Она смотрит на меня, инстинктивно пытаясь прикрыть руками оголенную грудь. Потом, осознав, что я уже всё, что хотела, увидела, обреченно опускает руки.

— Будем.

Я помогаю ей снять юбку и трусики и залезть в ванную. Видно, что ссадины болят нещадно, но она держится. Присев на край ванной, я аккуратно смываю с белоснежного тела Алиночки запекшуюся кровь. Достаю шампунь и намыливаю её белокурые волосы, от воды закрутившиеся в мелкие колечки. После получаса банных процедур моя девочка уже немного повеселее, и больше не вздрагивает от любого прикосновения.

— Я отнесу тебя в спальню и никаких возражений.

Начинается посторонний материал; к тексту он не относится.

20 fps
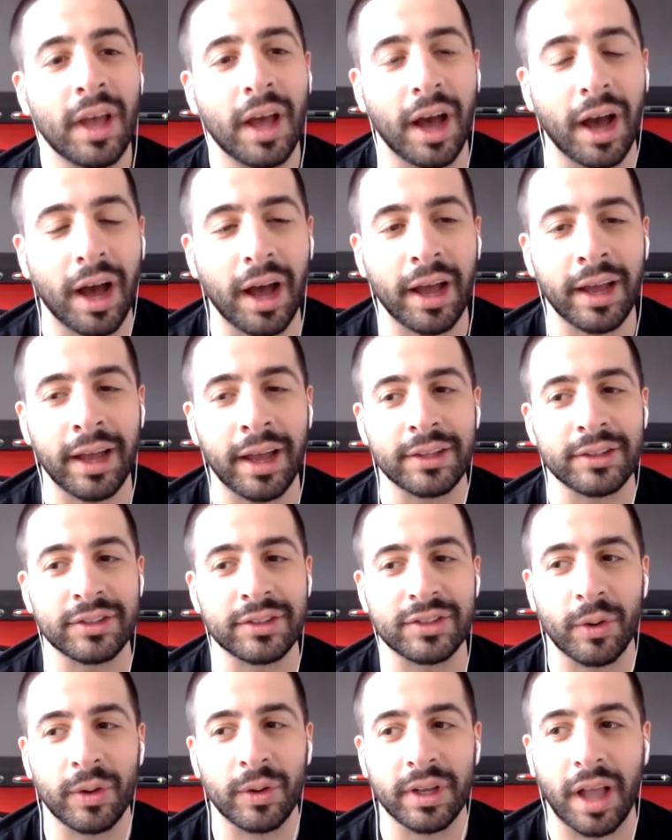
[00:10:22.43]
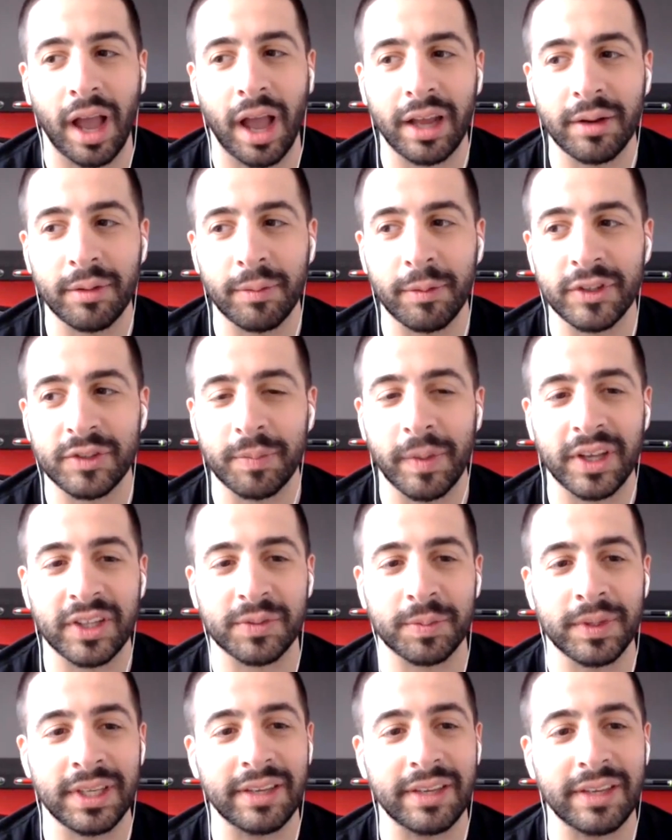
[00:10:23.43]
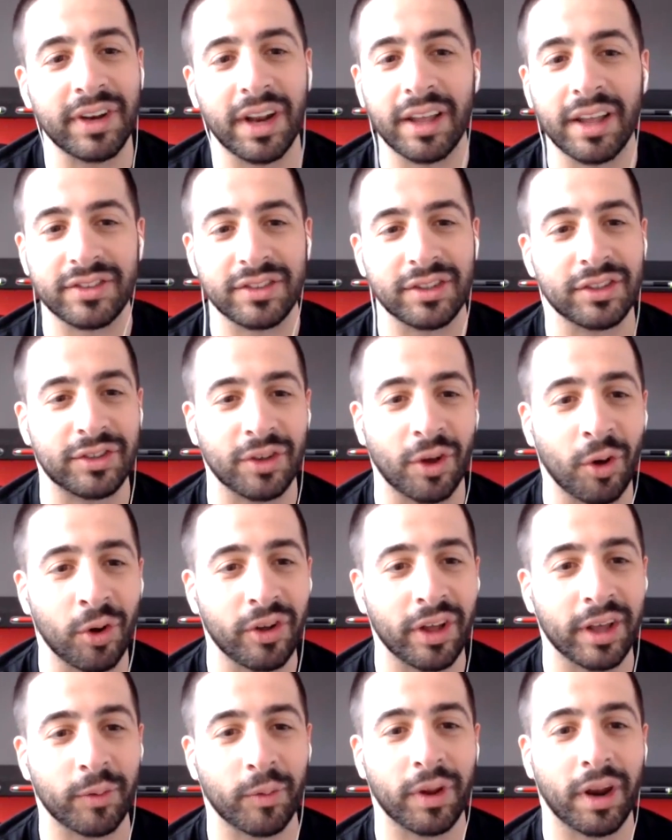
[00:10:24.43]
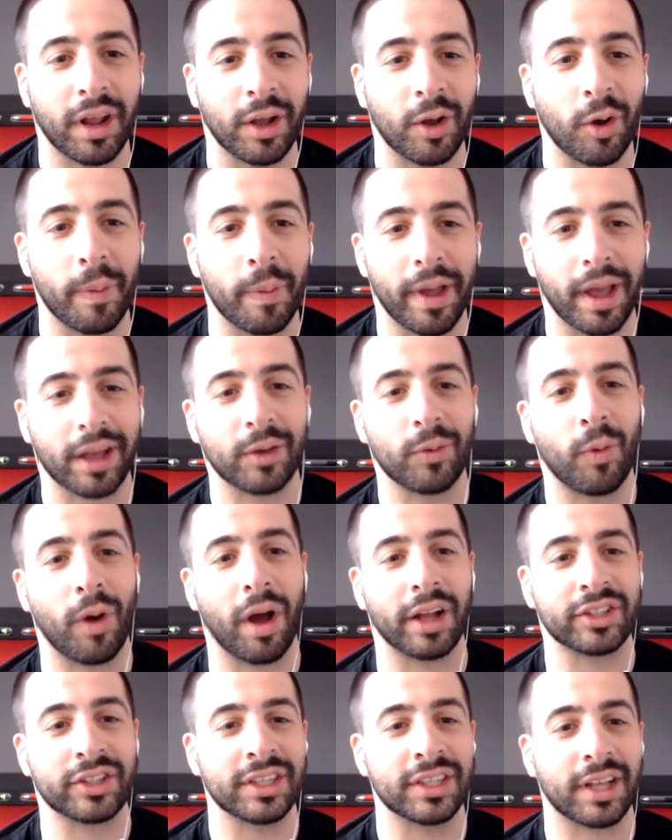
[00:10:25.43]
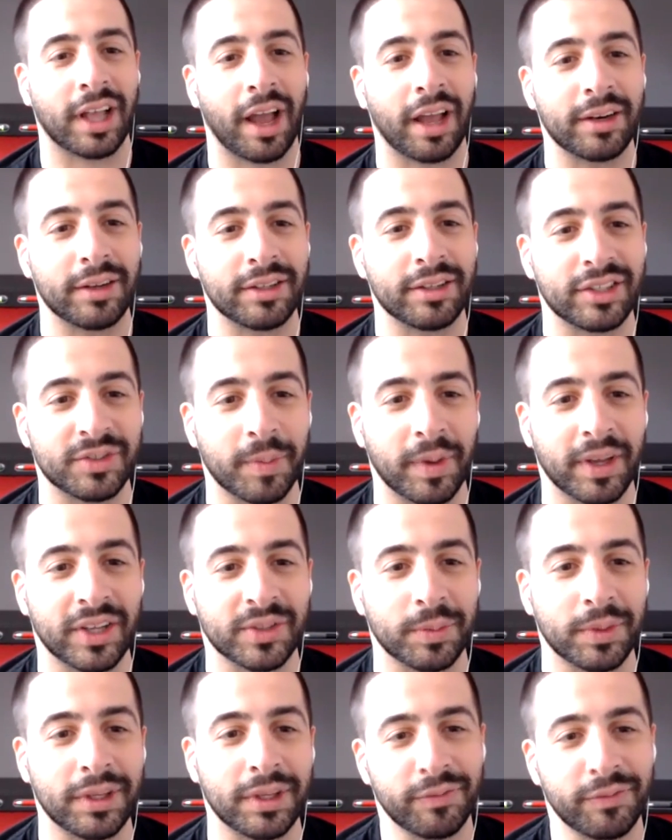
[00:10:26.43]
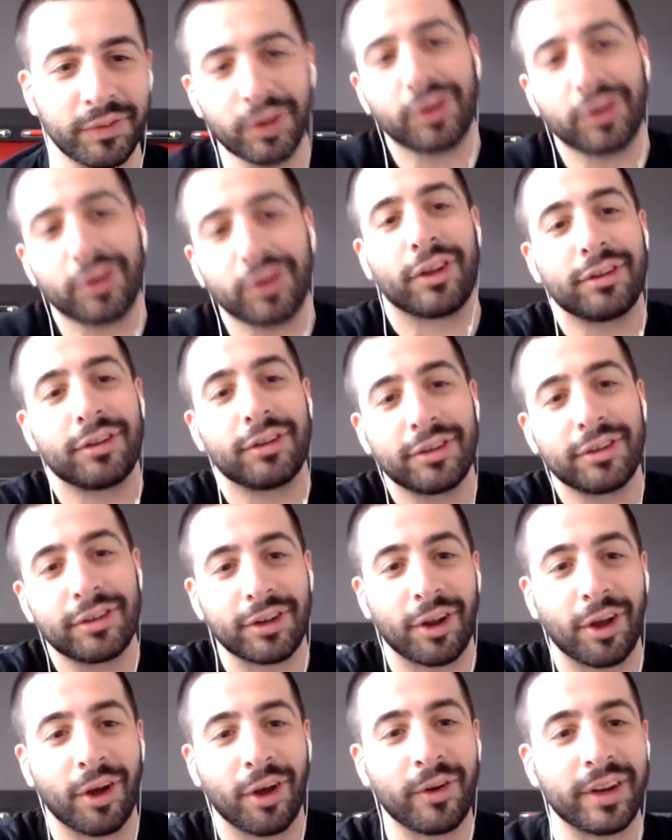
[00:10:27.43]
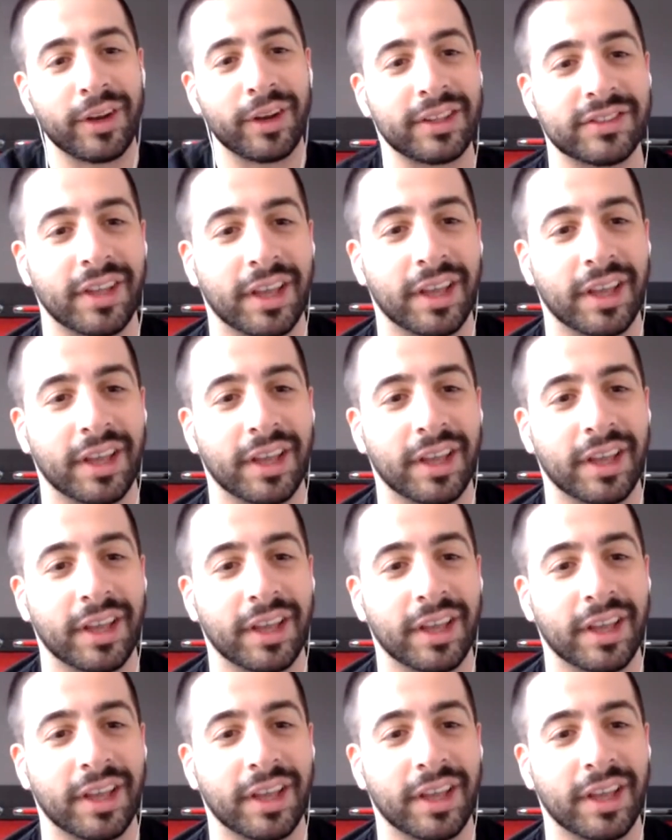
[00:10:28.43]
And so it kind of just makes me, even as an adult, like when I go back and watch it, it kind of just makes me feel good, and it's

Мой халат велик ей на два размера и в нём она похожа на маленькую белую птичку.

— Мне лучше уйти?
— Нет, останься.

Она забирается под одеяло и засыпает почти мгновенно – сказывается пережитый стресс. Я ложусь рядом поверх покрывала и долго рассматриваю мирно спящую девочку. Девочку, с которой мы познакомились в клубе два года назад и которую я ровно столько же люблю отчаянно и безнадежно. Она давно и прочно замужем и вряд ли воспринимает меня всерьез. Тем более будучи в курсе того конвейера женщин, проходящих через мою постель. А я, словно с цепи сорвавшись, намеренно не делаю различия между новыми пассиями, зовя их лишь мною же придуманными кличками вместо настоящих имён. Последней, кажется, была Бренди, названная так (несложно догадаться) за любовь к одноименному напитку.
А Алиночка с периодичностью в пару месяцев ссорится с мужем, который любит выгонять её на улицу и бить бутылки об пол. До рукоприкладства, правда, дошло впервые. И тогда она приходит ко мне, живёт пару дней, плачется и грозится «уйти от него навсегда», но потом всё равно возвращается к своему ненаглядному. На мой извечный вопрос: «Почему?» всегда отвечает: «Он ведь хороший, правда. Ты просто видела его только с одной стороны. Знаешь, а я же его люблю».